Stored data entries:
++++++

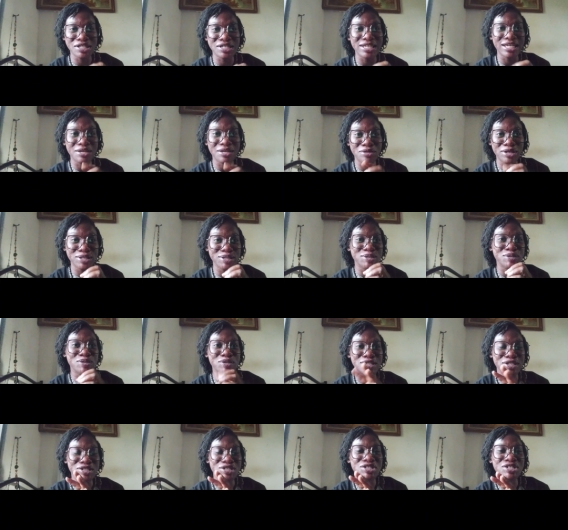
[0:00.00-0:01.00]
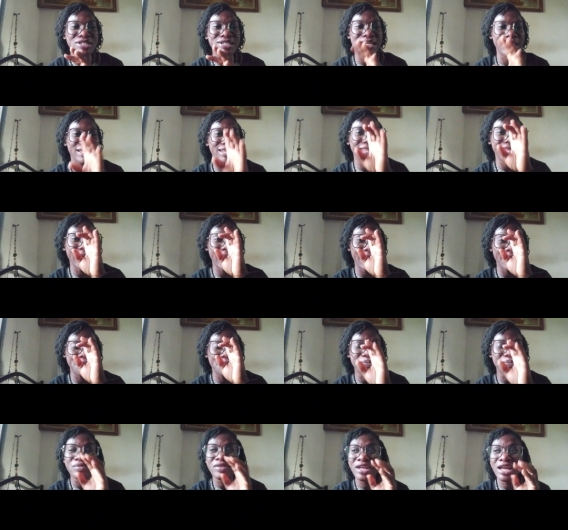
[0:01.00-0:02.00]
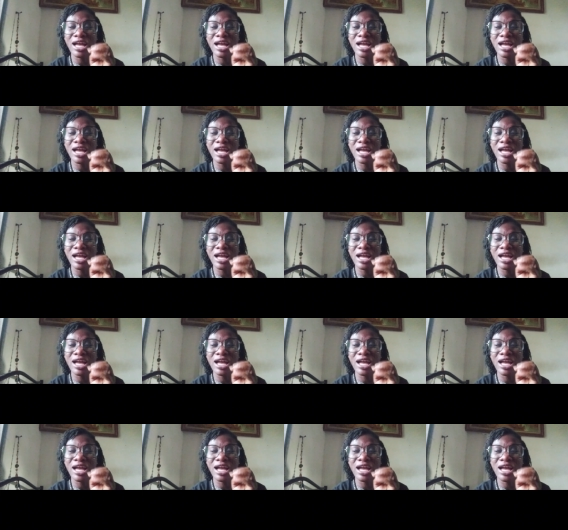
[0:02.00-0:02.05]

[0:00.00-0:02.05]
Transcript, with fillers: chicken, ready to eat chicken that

++++++

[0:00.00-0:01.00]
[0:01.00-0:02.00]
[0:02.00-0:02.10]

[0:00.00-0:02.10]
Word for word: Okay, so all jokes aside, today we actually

++++++

WORK INSTRUCTION: Set down only the lines above that fall between the line holding "[0:02.00-0:02.05]" and the line holding "Transcript, with fillers: chicken, ready", inclusive, keeping each exact.

EXERCISE ANSWER:
[0:02.00-0:02.05]

[0:00.00-0:02.05]
Transcript, with fillers: chicken, ready to eat chicken that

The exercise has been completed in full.